The function implements a five-phase matching algorithm:
Phase 1: Normalization and Feature Extraction
Converts text to uppercase
Removes issue numbers and page numbers (which often contain typos)
Removes punctuation and normalizes whitespace
Expands common journal abbreviations (e.g., "J. CLEAN. PROD." -> "JOURNAL OF CLEANER PRODUCTION")
Extracts key features: first author, year, journal, volume, pages
Phase 1.5: Journal Normalization
The function uses the LTWA (List of Title Word Abbreviations) database from
ISO 4 standards to normalize journal names. This ensures that abbreviated
forms (e.g., "J. Clean. Prod.") and full forms (e.g., "Journal of Cleaner
Production") are recognized as the same journal and matched together.
The LTWA database is included in the bibliometrix package. If not found,
the function attempts to download it from ISSN.org. Journal normalization
can be disabled by ensuring the LTWA database is not available.
Phase 2: Blocking
Citations are grouped into blocks by first author and year. This dramatically
reduces computational complexity from O(n^2) to approximately O(k*m^2), where k is
the number of blocks and m is the average block size.
Phase 3: Within-Block Matching
Within each block, citations are compared using string distance metrics and
hierarchical clustering. For blocks larger than 500 citations, exact matching
on normalized strings is used instead to maintain performance.

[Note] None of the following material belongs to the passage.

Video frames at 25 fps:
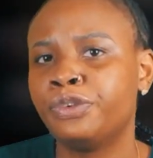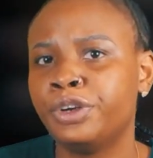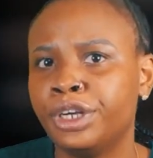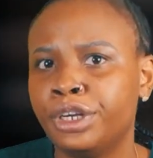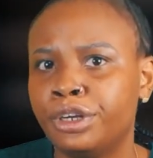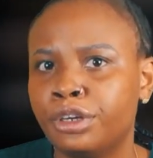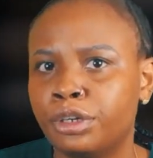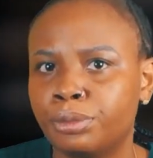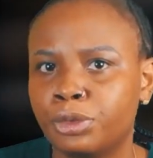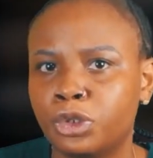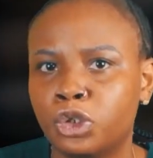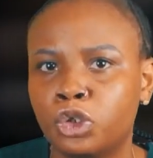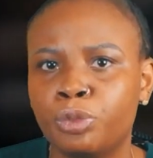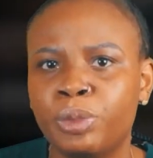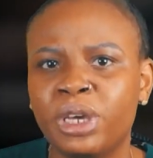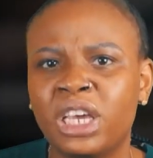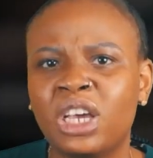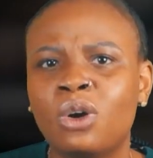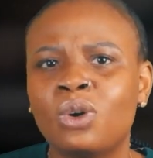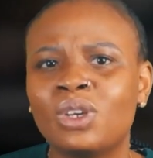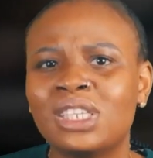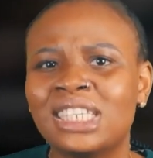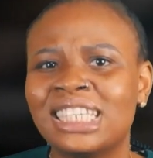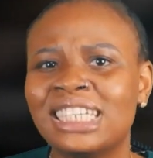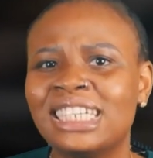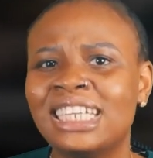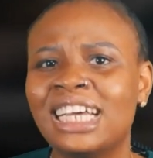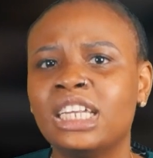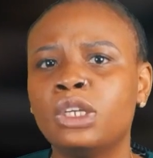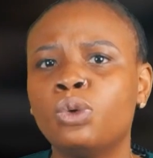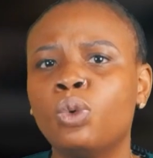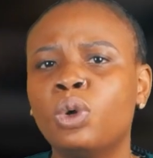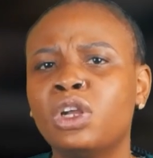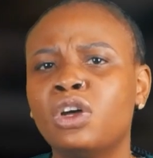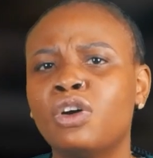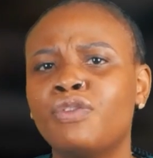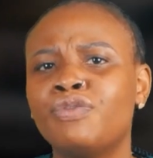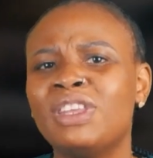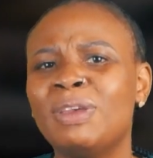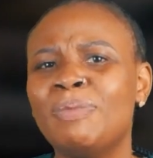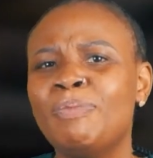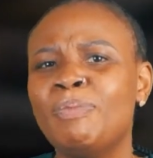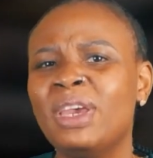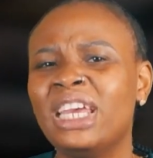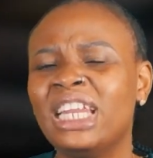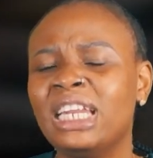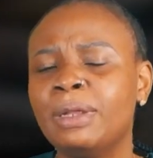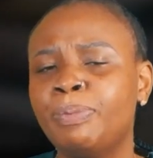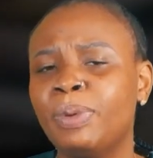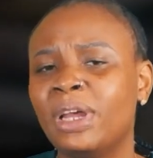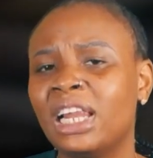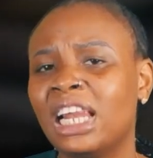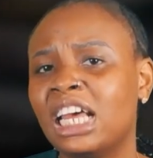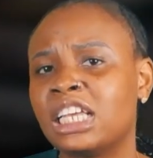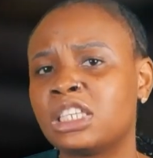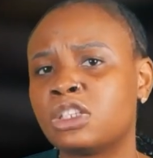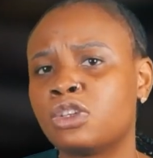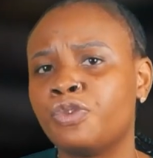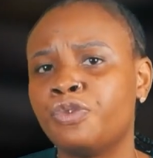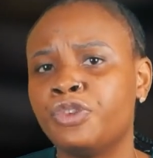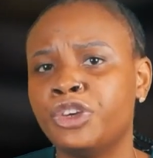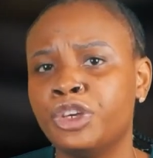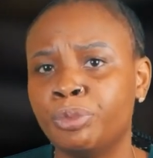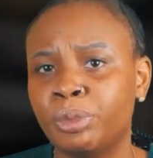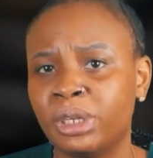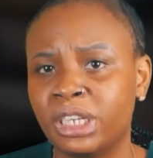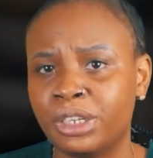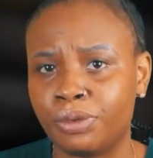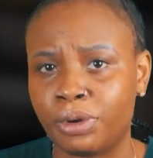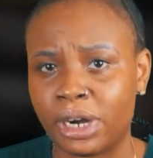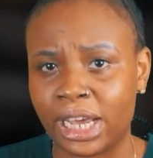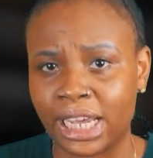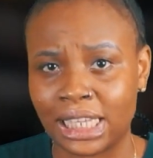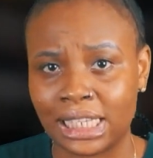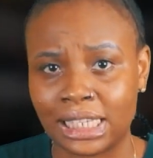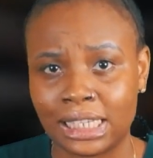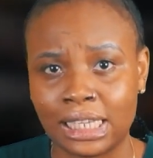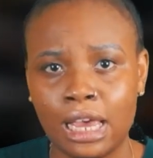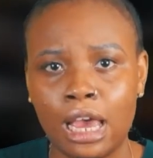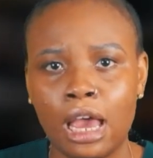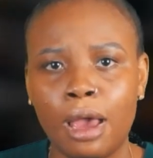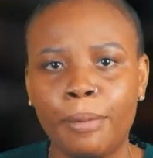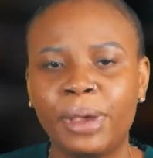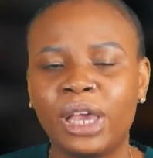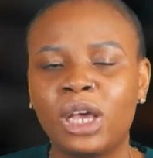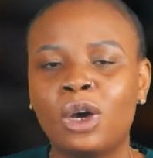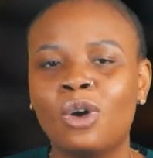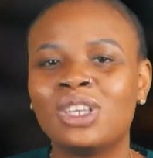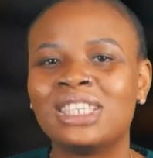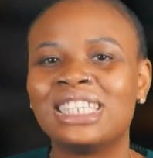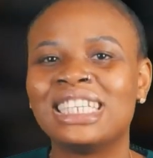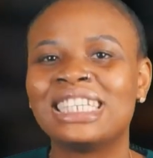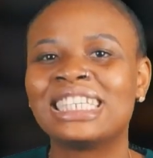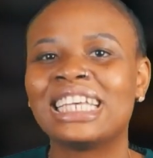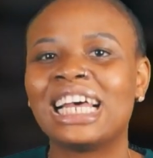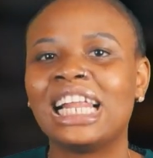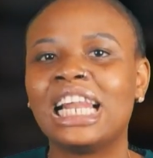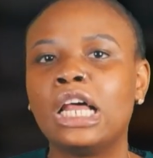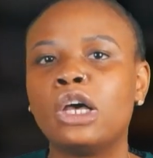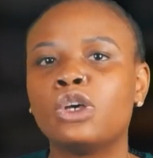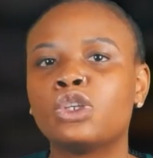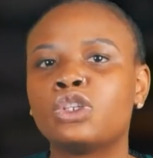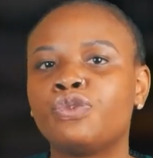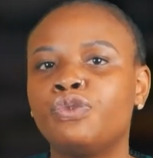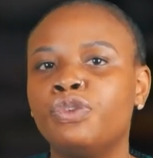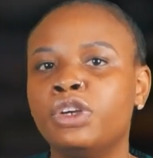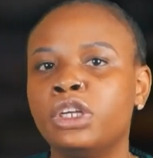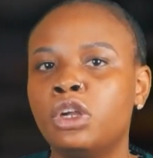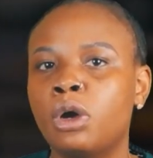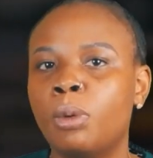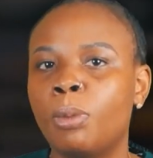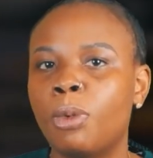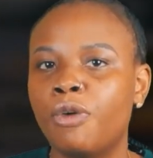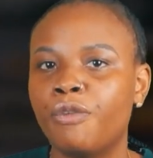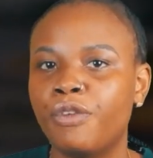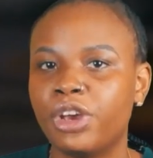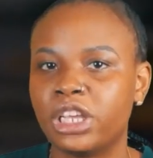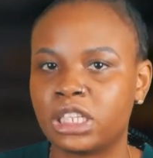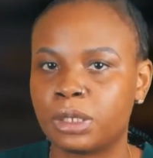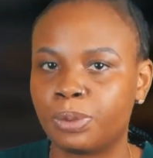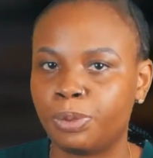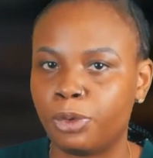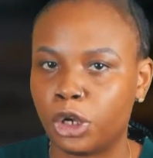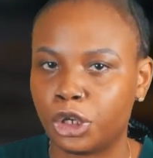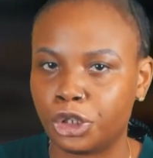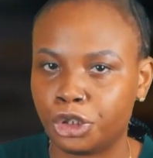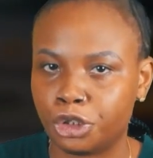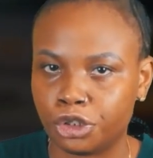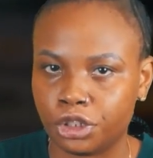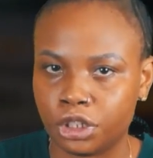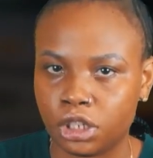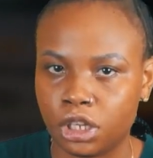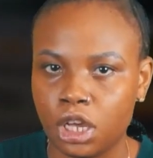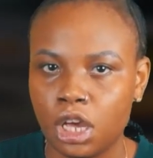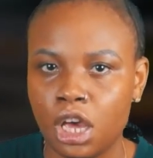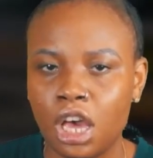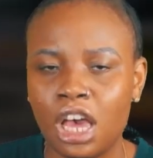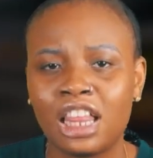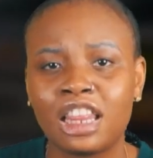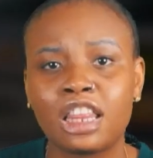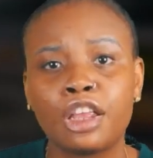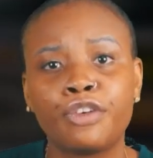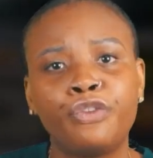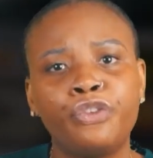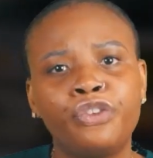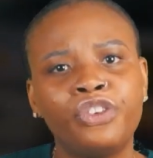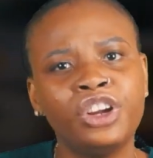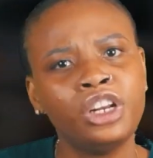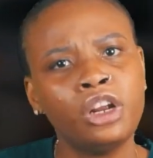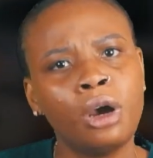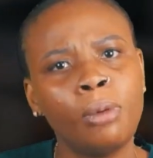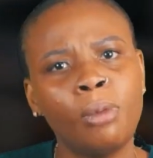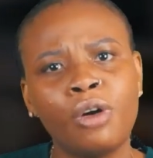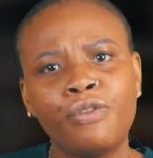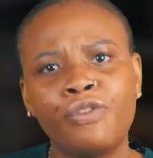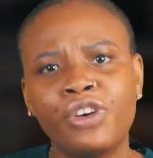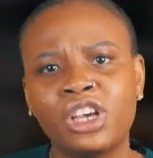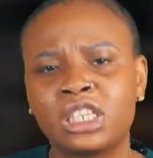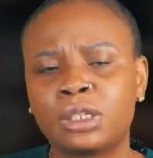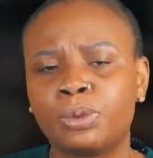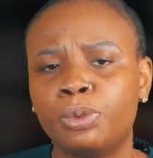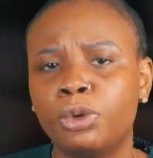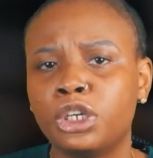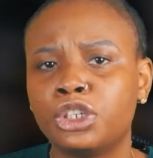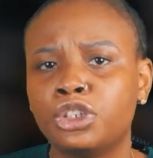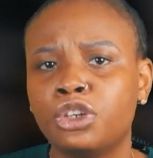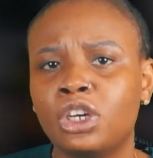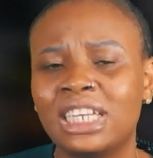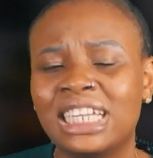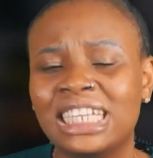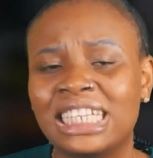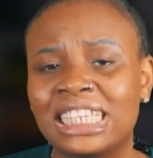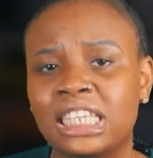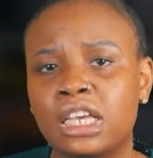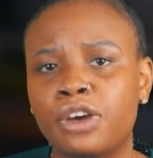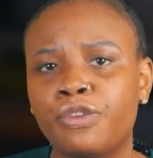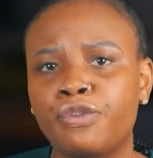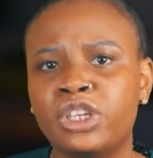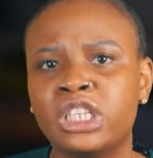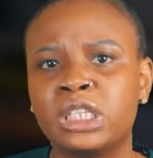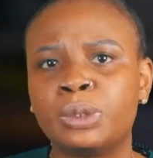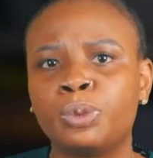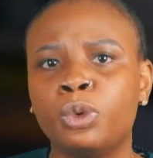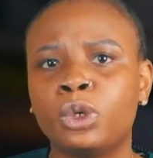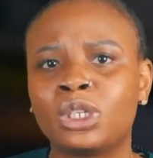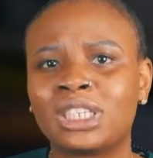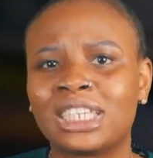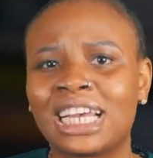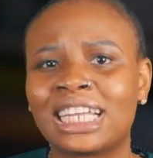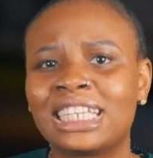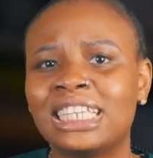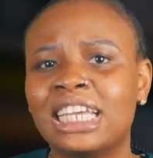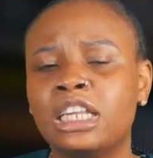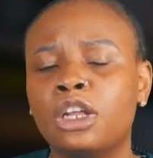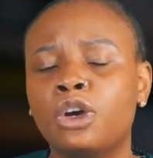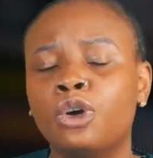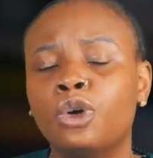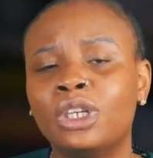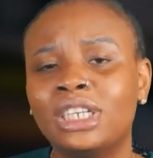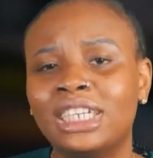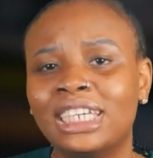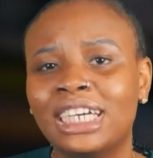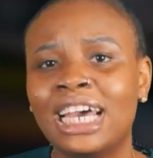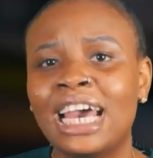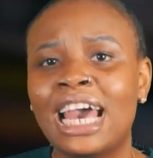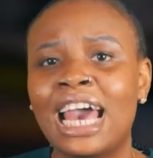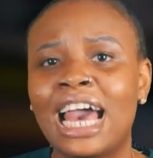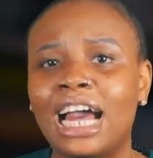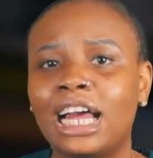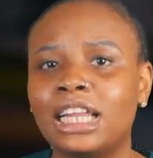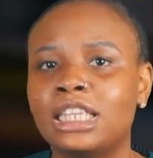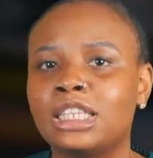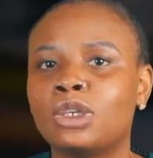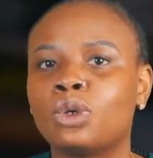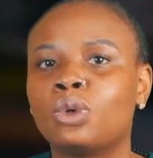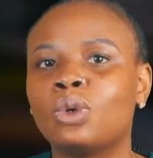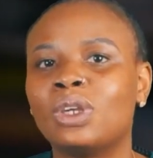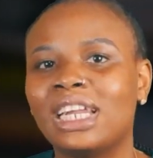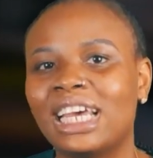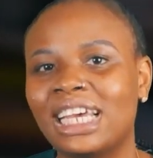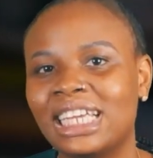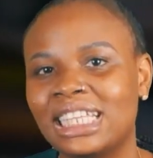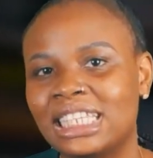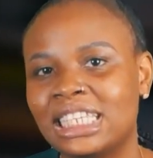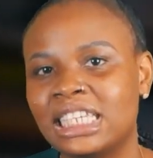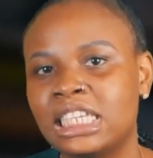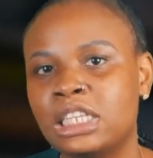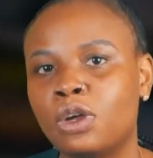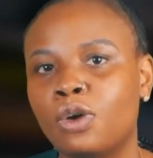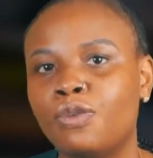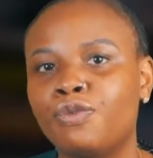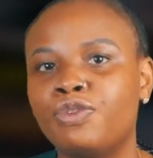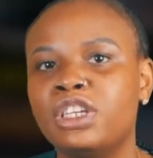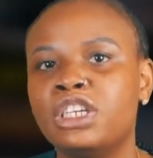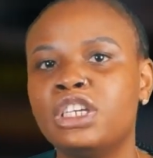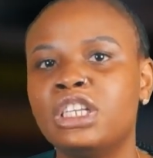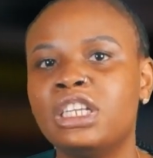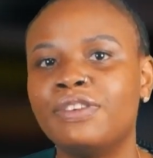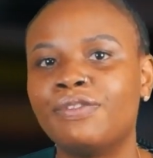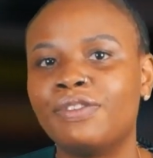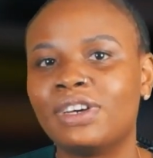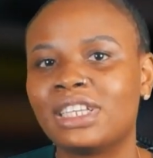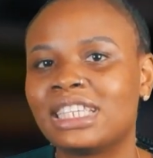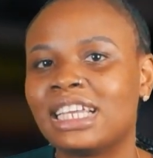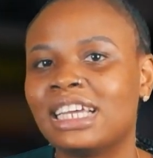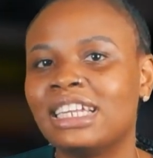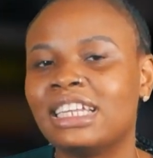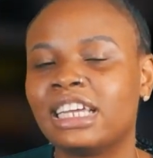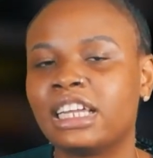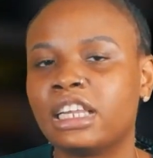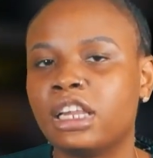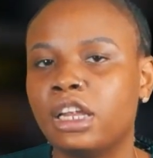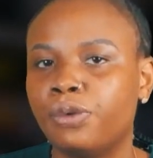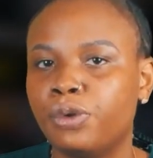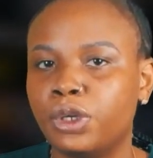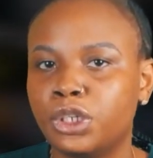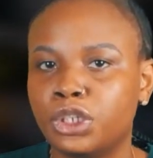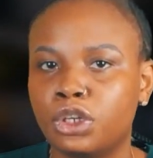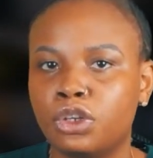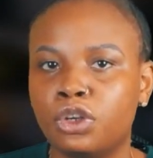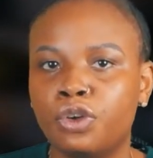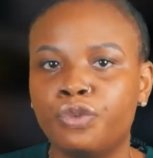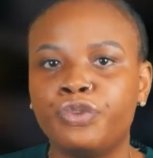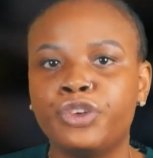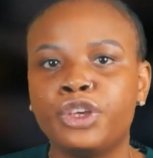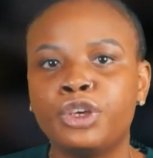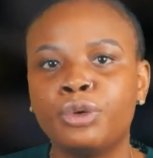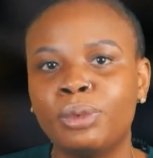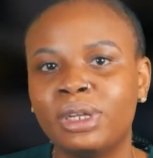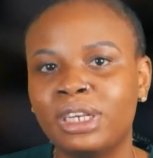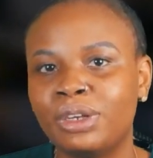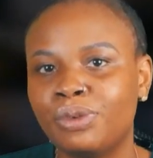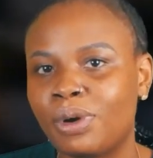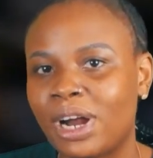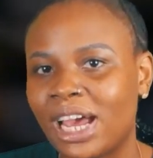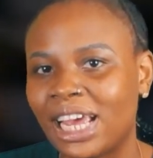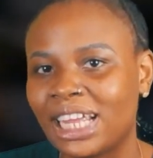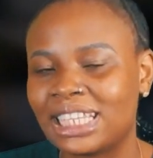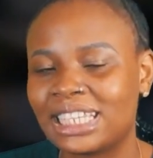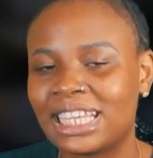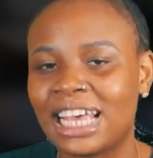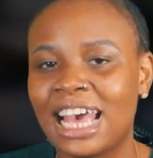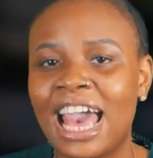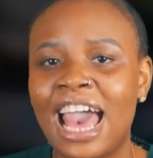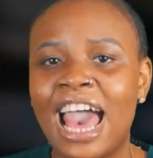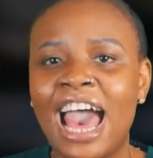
freedom should be considered one of the main pillars of human rights because it allows freedom of expression. The freedom of expression itself is protected under Article 19 of the Universal Declaration of Human Rights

Phase 4: Canonical Representative Selection
For each cluster, the most complete citation (prioritizing those with volume
and page information) is selected as the canonical representative.
Phase 5: Post-Processing
Citations sharing the same first author, year, journal, and volume are merged
into a single cluster, even if they weren't matched in Phase 3. This catches
cases where minor title variations prevented matching.